Nucleotide analogs can also include modifications of the sugar moiety. Modifications to the sugar moiety would include natural modifications of the ribose and deoxyribose as well as synthetic modifications. Sugar modifications include but are not limited to the following modifications at the 2' position: OH; F; O-, S-, or N-alkyl; O-,S-, or N-alkenyl; O-, S- or N-alkynyl; or O-alkyl-O-alkyl, wherein the alkyl, alkenyl and alkynyl can be substituted or unsubstituted C1 to C10, alkyl or C2 to C10 alkenyl and alkynyl. 2' sugar modifications also include but are not limited to --O[(CH2)nO]mCH3, --O(CH2)nOCH3, -5-O--(CH2)nNH2, --O(CH2)nCH3, --O(CH2)n-ONH2, and --O(CH2)nON[(CH2)nCH3)]2, where n and m are from 1 to about 10.

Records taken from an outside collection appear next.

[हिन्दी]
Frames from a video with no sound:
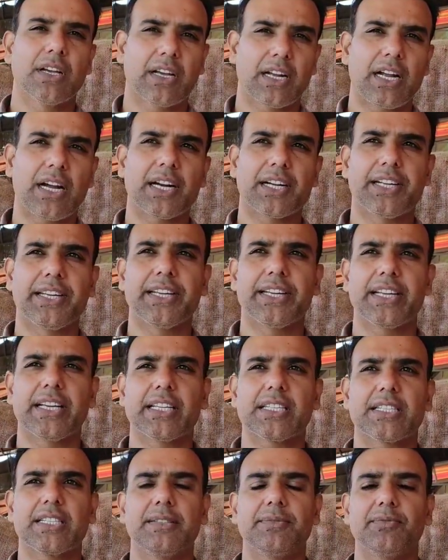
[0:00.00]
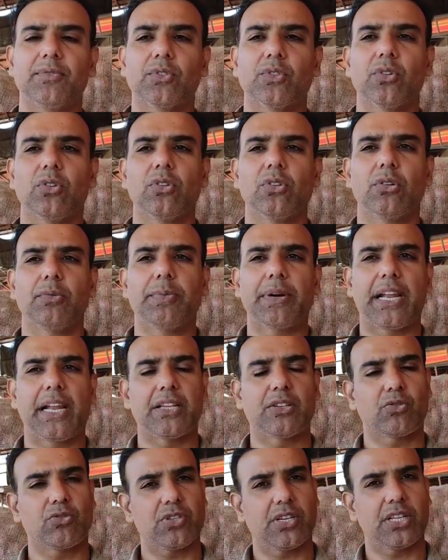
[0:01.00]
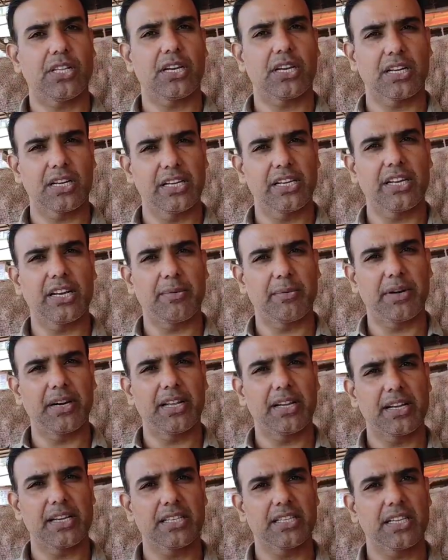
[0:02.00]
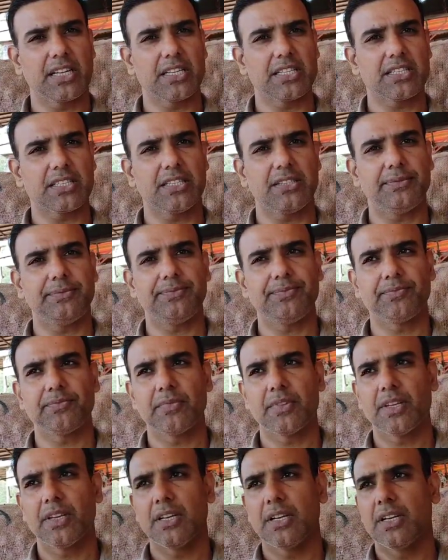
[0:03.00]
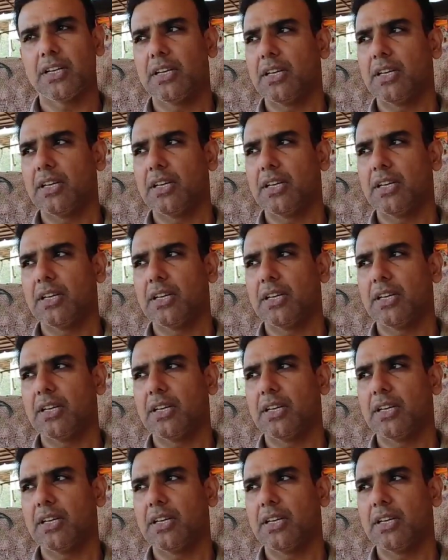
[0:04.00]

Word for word: ग्राहक ठीक है इस टाइम तो बैलेंस कुछ ज्यादा रख नहीं रहा मंडी के अंदर इस टाइम अच्छा जी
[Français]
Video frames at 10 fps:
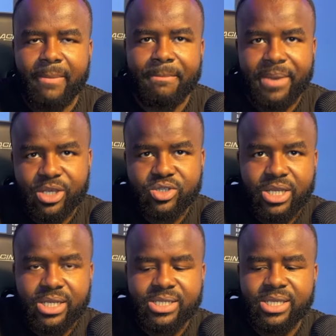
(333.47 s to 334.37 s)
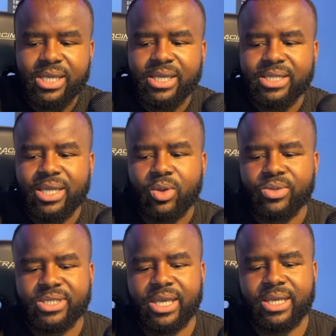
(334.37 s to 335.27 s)
personnalisée, des
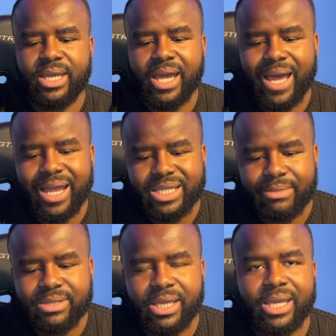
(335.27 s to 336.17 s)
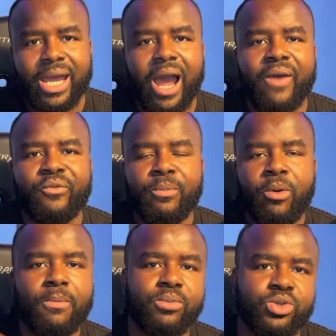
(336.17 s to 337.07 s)
conseils adaptés à vos
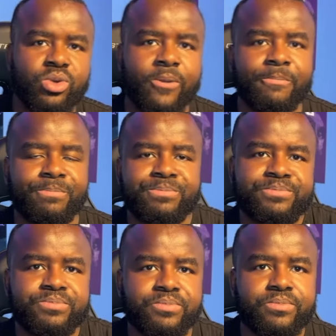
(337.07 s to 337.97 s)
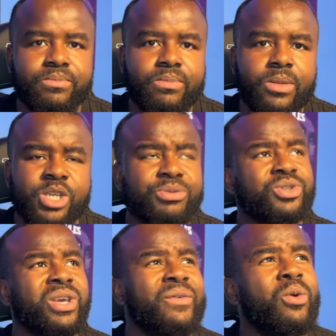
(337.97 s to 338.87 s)
propres besoins. Je pense
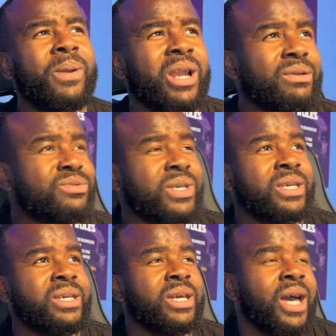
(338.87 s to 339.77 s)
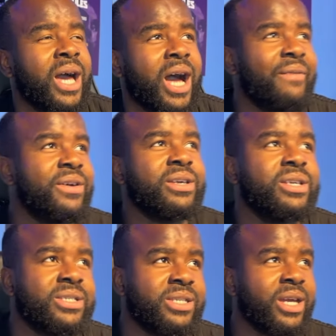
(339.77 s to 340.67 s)
qu'il y avait Open Classroom qui avait
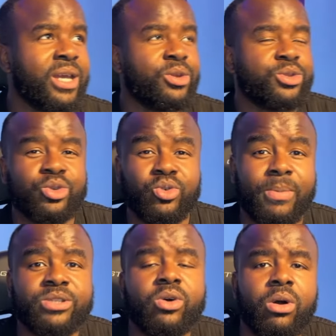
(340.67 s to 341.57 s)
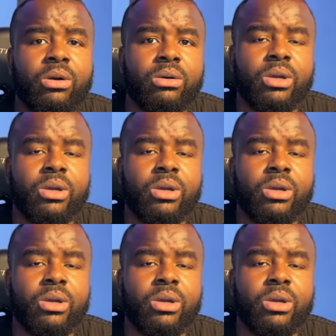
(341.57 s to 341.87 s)
inséré le truc de mentor.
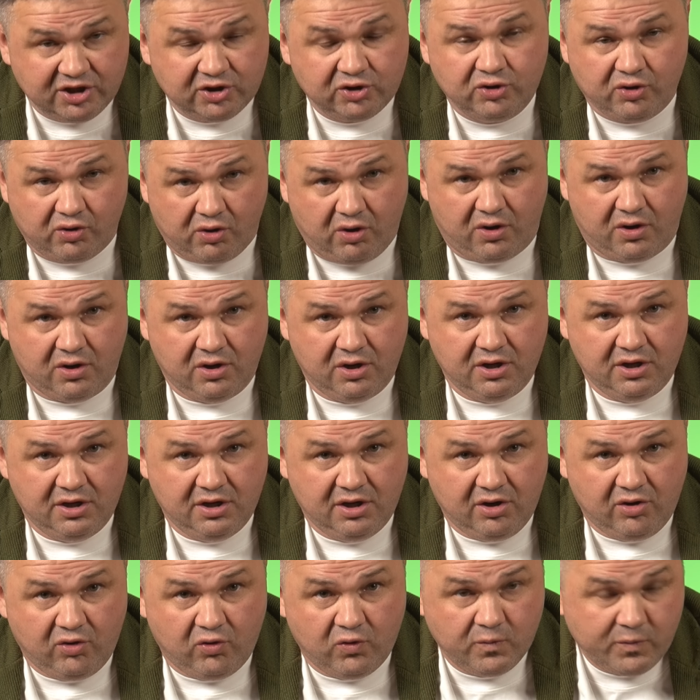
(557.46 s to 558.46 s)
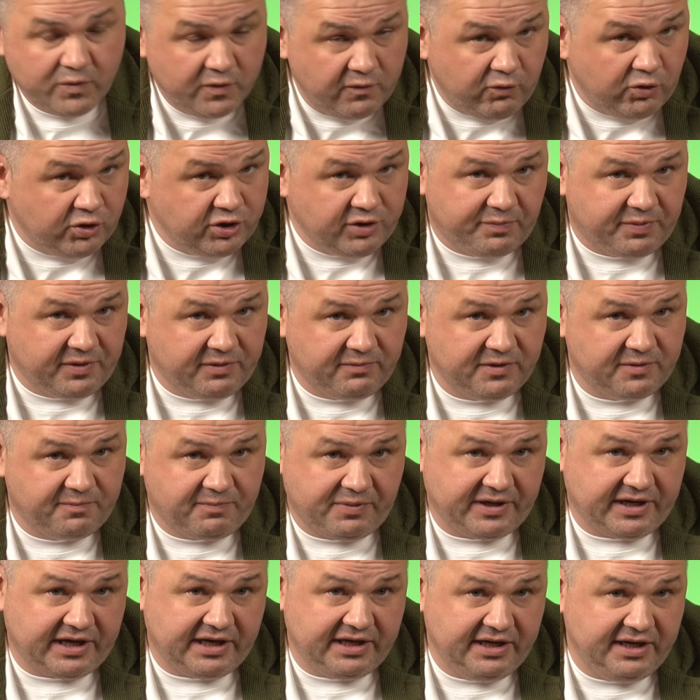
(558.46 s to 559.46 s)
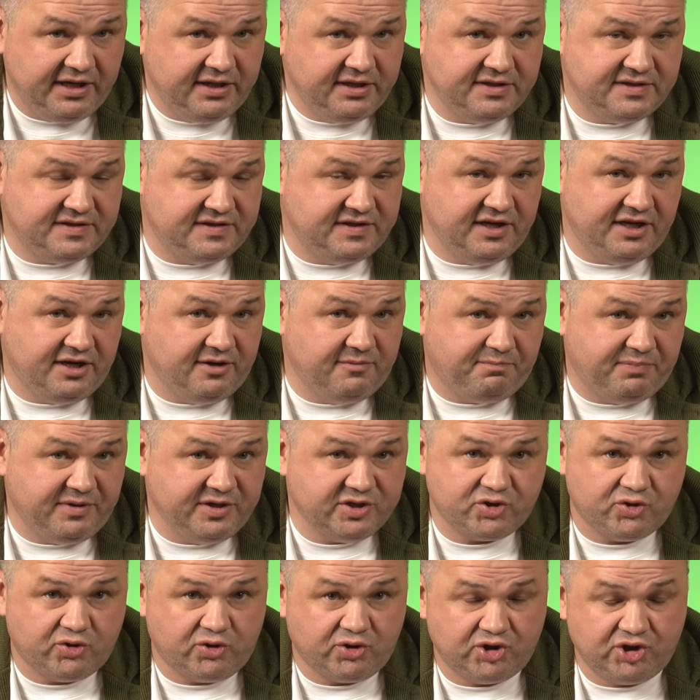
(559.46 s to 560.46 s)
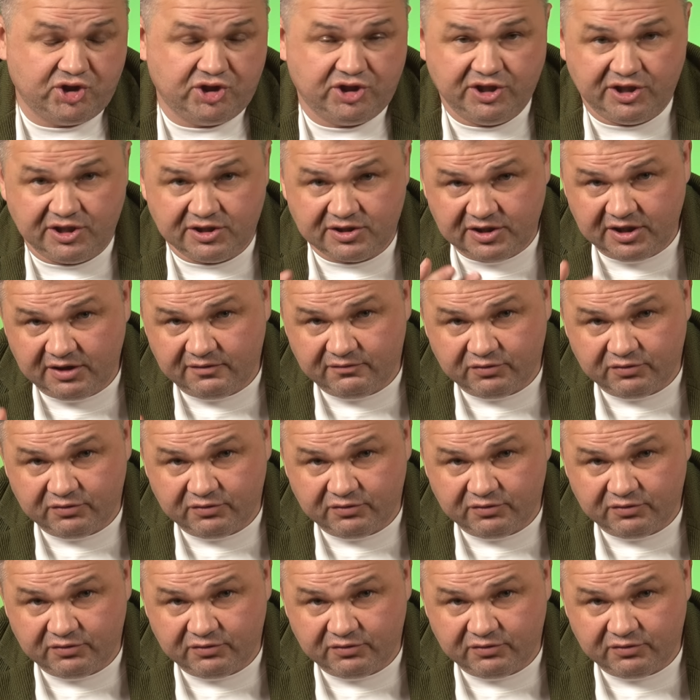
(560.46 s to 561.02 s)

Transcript: но у моего, например, поколения серия P44T,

Other modifications at the 2' position include but are not limited to: C1 to C10 lower alkyl, substituted lower alkyl, alkaryl, aralkyl, O-alkaryl or O-aralkyl, SH, SCH3, OCN, Cl, Br, CN, CF3, OCF3, SOCH3, SO2 CH3, ONO2, NO2, N3, NH2, 10 heterocycloalkyl, heterocycloalkaryl, aminoalkylamino, polyalkylamino, substituted silyl, an RNA cleaving group, a reporter group, an intercalator, a group for improving the pharmacokinetic properties of an oligonucleotide, or a group for improving the pharmacodynamic properties of an oligonucleotide, and other substituents having similar properties. Similar modifications can also be made at other positions on the sugar, particularly the 3' position of the sugar on the 3' terminal nucleotide or in 2'-5' linked oligonucleotides and the 5' position of 5' terminal nucleotide. Modified sugars would also include those that contain modifications at the bridging ring oxygen, such as CH2 and S. Nucleotide sugar analogs can also have sugar mimetics such as cyclobutyl moieties in place of the pentofuranosyl sugar. There are numerous United States patents that teach the preparation of such modified sugar structures such as U.S. Pat. Nos. 4,981,957; 5,118,800; 5,319,080; 5,359,044; 5,393,878; 5,446,137; 5,466,786; 5,514,785; 5,519,134; 5,567,811; 5,576,427; 5,591,722; 5,597,909; 5,610,300; 5,627,053; 5,639,873; 5,646,265; 5,658,873; 5,670,633; and 5,700,920, each of which is herein incorporated by reference in its entirety, and specifically for their description of modified sugar structures, their synthesis, their use, and their incorporation into nucleotides, oligonucleotides and nucleic acids.
Nucleotide analogs can also be modified at the phosphate moiety. Modified phosphate moieties include but are not limited to those that can be modified so that the linkage between two nucleotides contains a phosphorothioate, chiral phosphorothioate, phosphorodithioate, phosphotriester, aminoalkylphosphotriester, methyl and other alkyl phosphonates including 3'-alkylene phosphonate and chiral phosphonates, phosphinates, phosphoramidates including 3'-amino phosphoramidate and aminoalkylphosphoramidates, thionophosphoramidates, thionoalkylphosphonates, thionoalkylphosphotriesters, and boranophosphates. It is understood that these phosphate or modified phosphate linkages between two nucleotides can be through a 3'-5' linkage or a 2'-5' linkage, and the linkage can contain inverted polarity such as 3'-5' to 5'-3' or 2'-5' to 5'-2'. Various salts, mixed salts and free acid forms are also included.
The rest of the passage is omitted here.